*** Opening of Data shown ***

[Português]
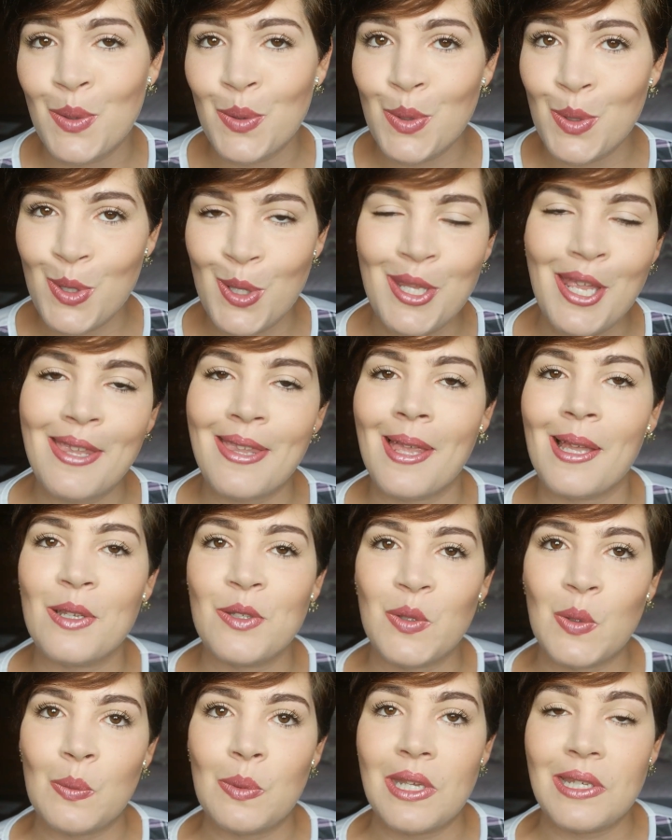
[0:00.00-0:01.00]
tudo no detalhe
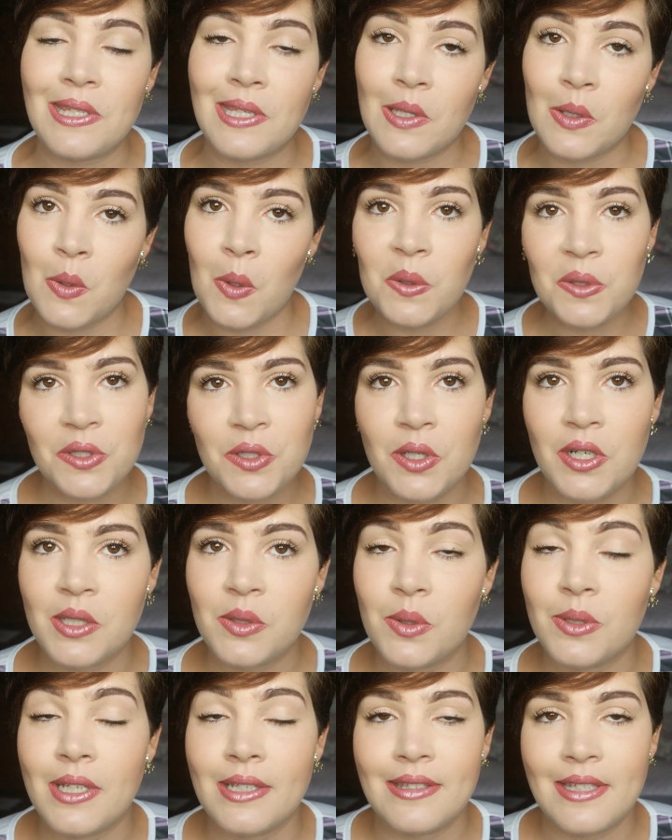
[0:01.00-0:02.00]
sobre esse
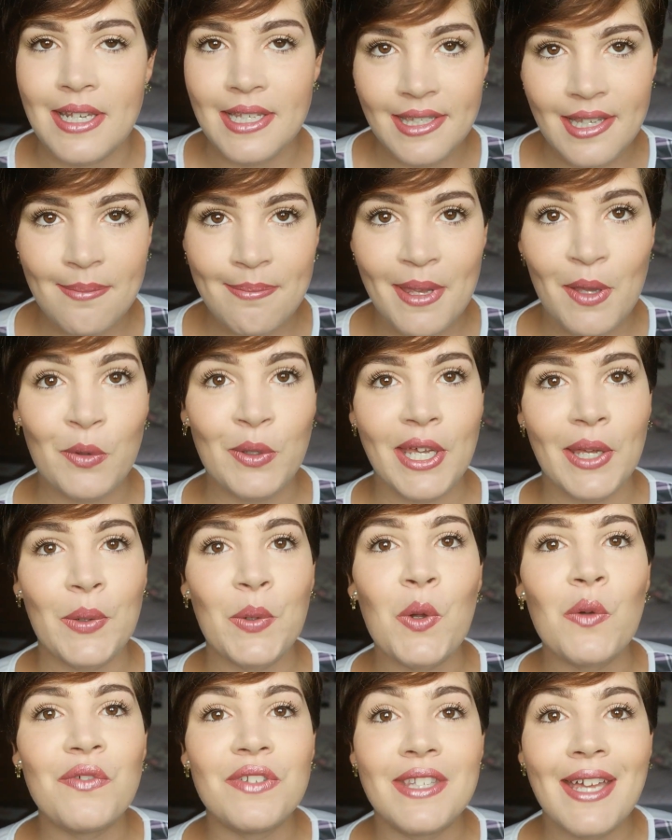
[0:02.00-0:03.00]
condicionador da 3CM, eu
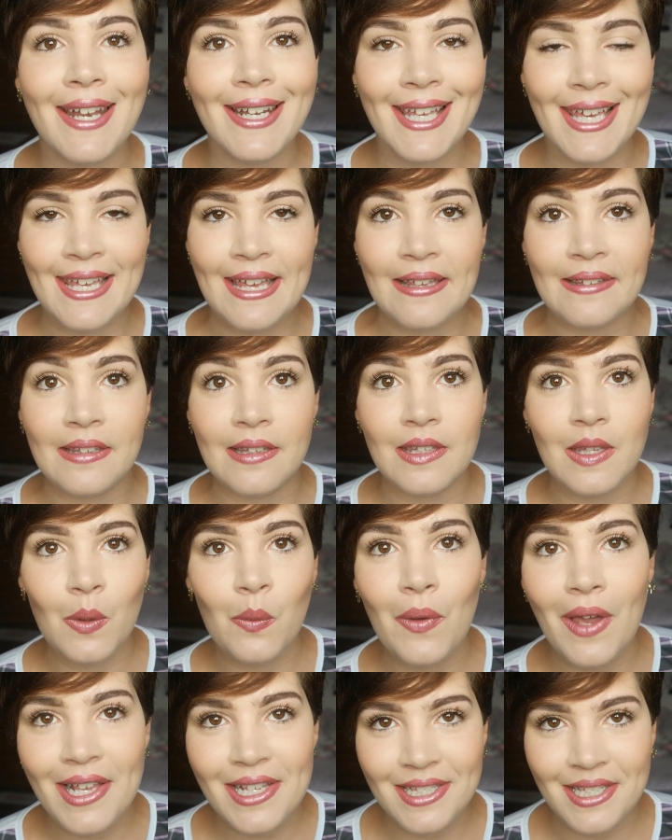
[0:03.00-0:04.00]
quero convidar quem ainda
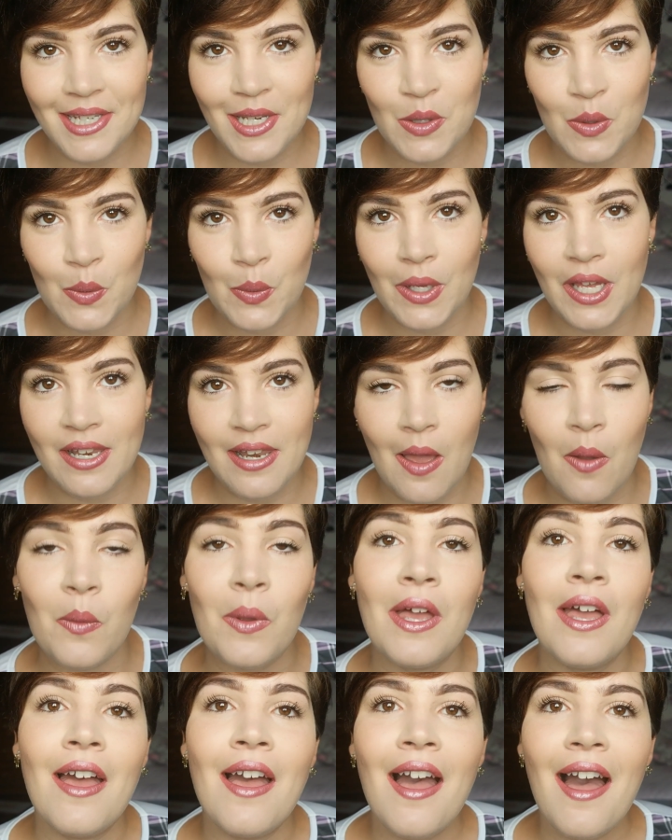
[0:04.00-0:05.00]
não é inscrito no canal
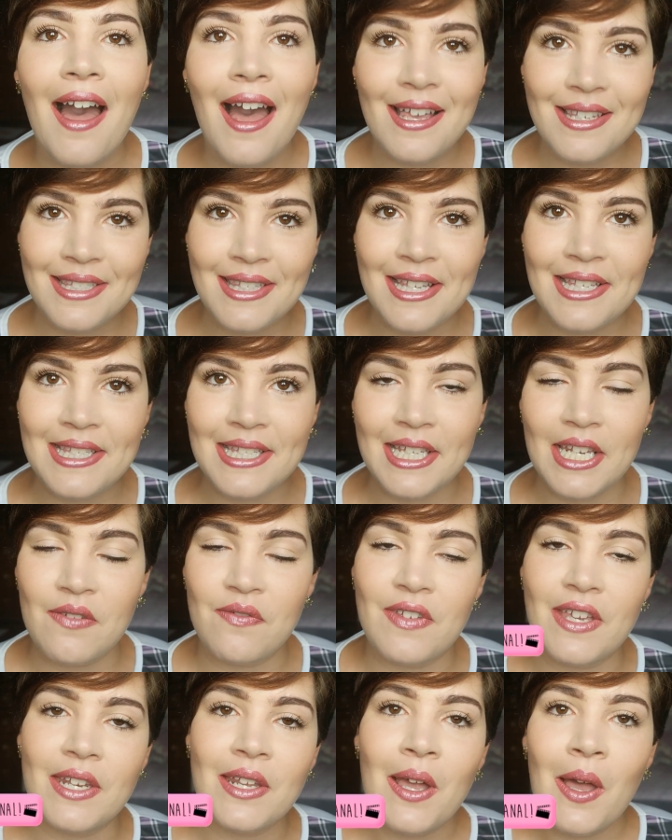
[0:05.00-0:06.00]
a se
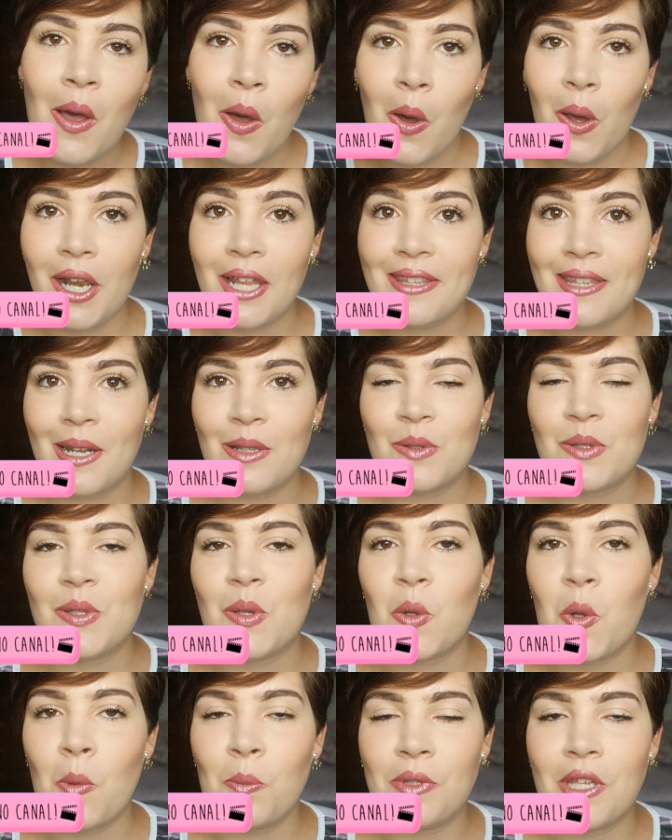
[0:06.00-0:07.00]
inscrever. Rola a tela do
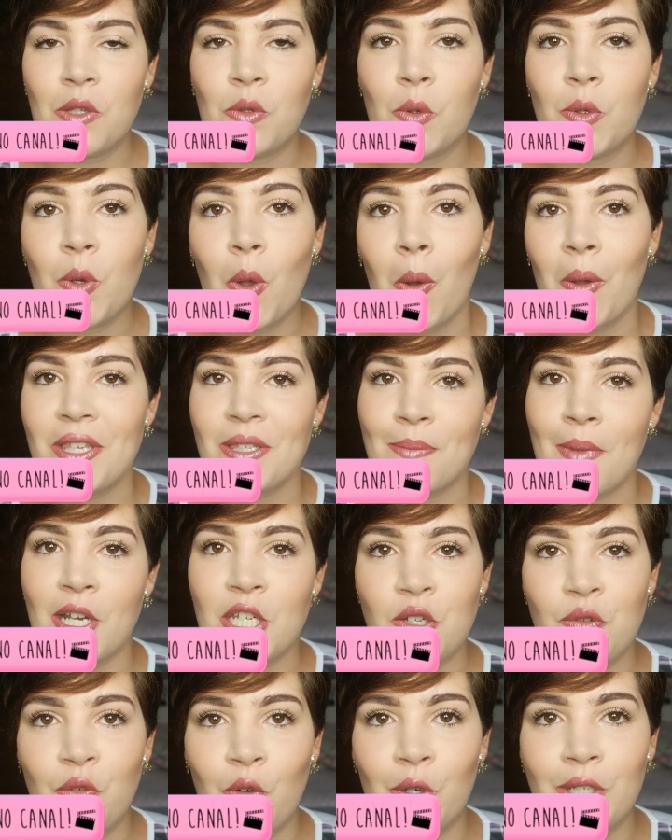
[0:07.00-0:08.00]
seu computador ou
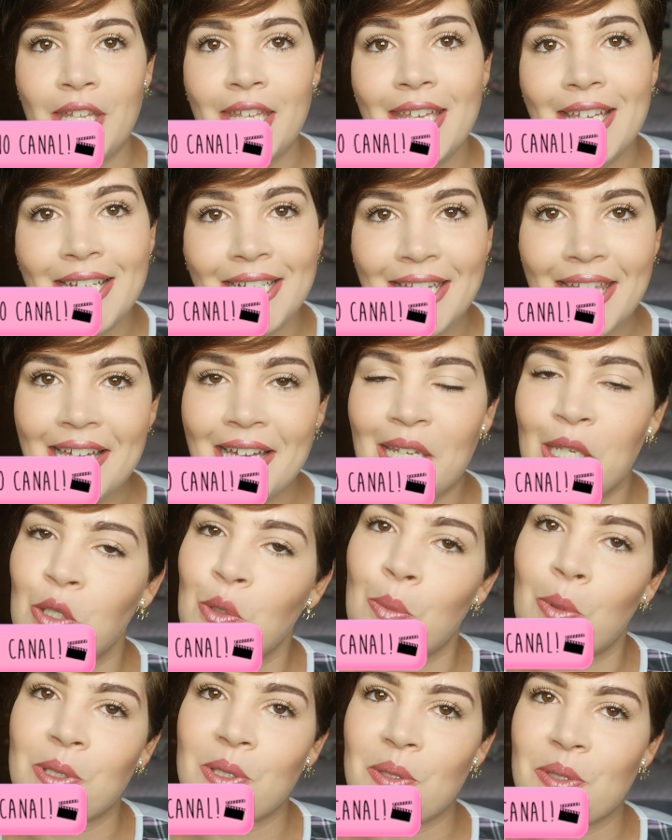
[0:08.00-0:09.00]
smartphone e clica ali
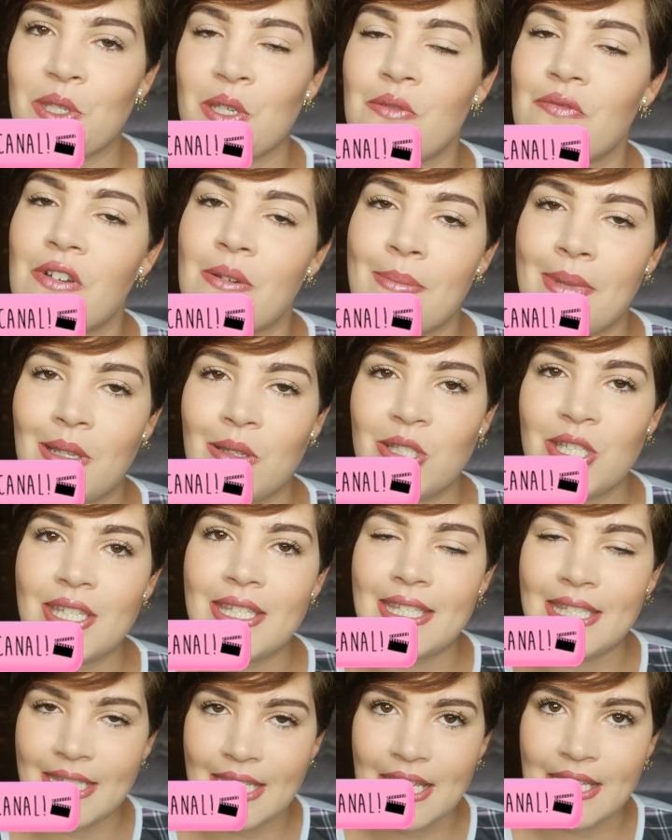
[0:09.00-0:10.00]
no botãozinho vermelho de
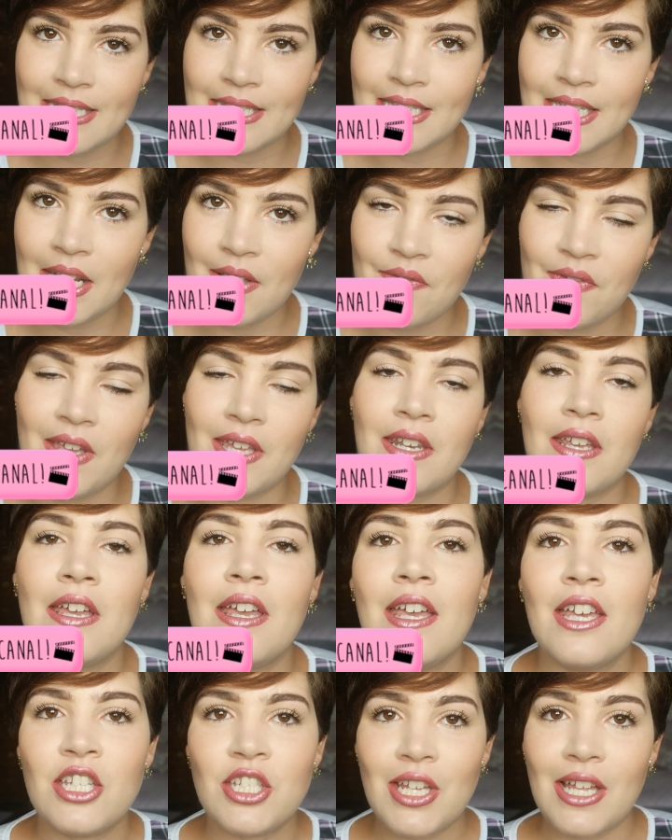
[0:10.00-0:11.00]
se inscrever.
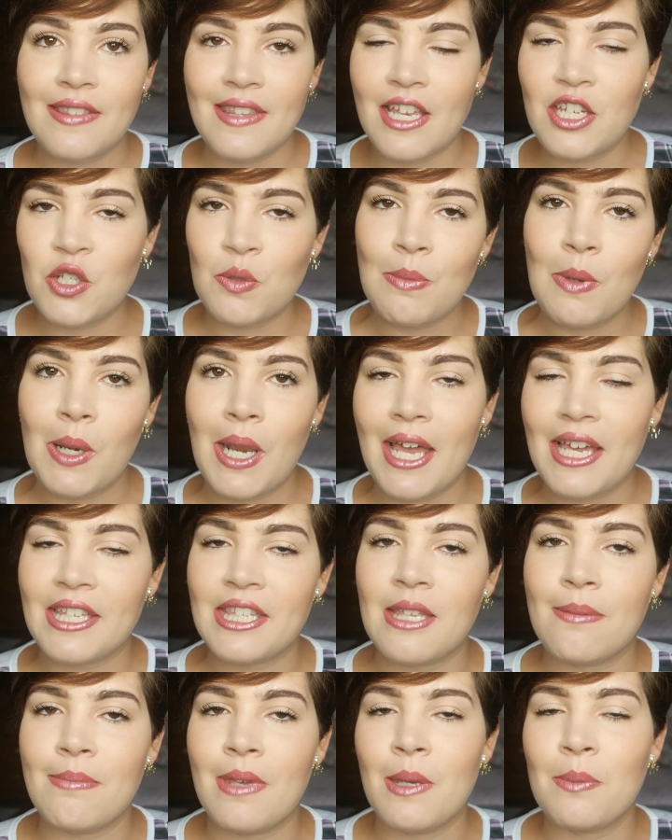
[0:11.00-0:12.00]
Já deixa o meu like
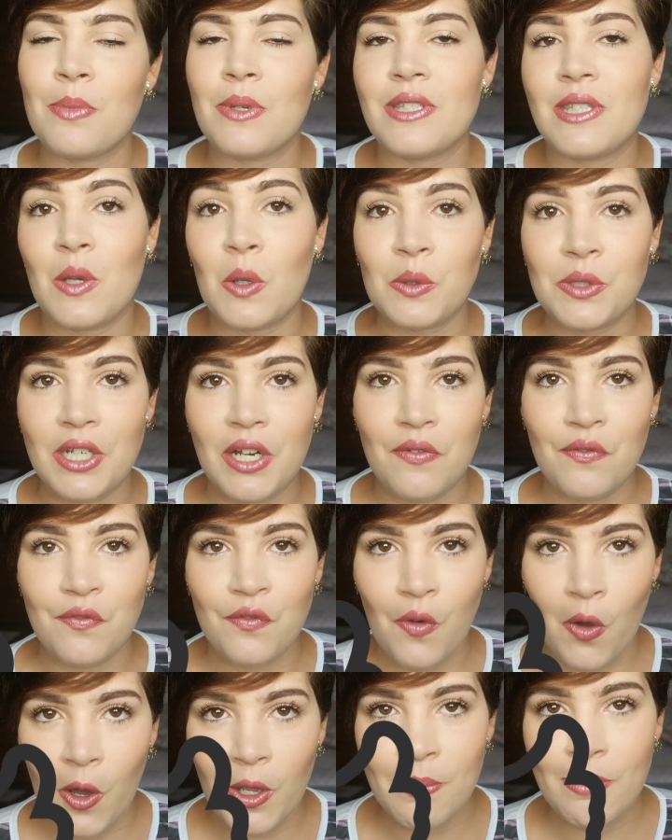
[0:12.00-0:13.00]
também, pois é outra
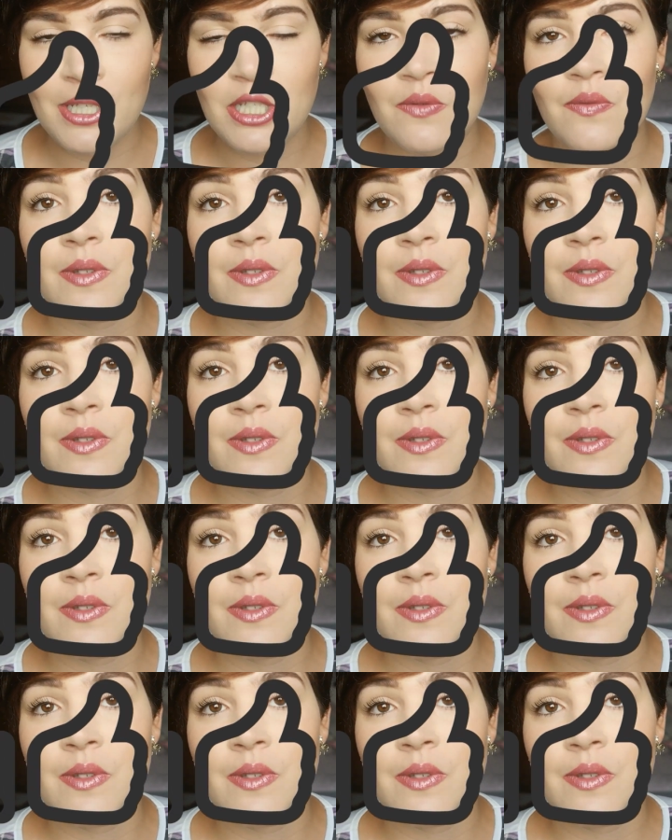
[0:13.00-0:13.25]
forma de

*** Close of Data shown ***

▶ Task
For the entries above, the output must hold exactly the lines from the one with "[0:03.00-0:04.00]" through the last line, both included, and no pictures.

▶ Solution to the problem
[0:03.00-0:04.00]
quero convidar quem ainda
[0:04.00-0:05.00]
não é inscrito no canal
[0:05.00-0:06.00]
a se
[0:06.00-0:07.00]
inscrever. Rola a tela do
[0:07.00-0:08.00]
seu computador ou
[0:08.00-0:09.00]
smartphone e clica ali
[0:09.00-0:10.00]
no botãozinho vermelho de
[0:10.00-0:11.00]
se inscrever.
[0:11.00-0:12.00]
Já deixa o meu like
[0:12.00-0:13.00]
também, pois é outra
[0:13.00-0:13.25]
forma de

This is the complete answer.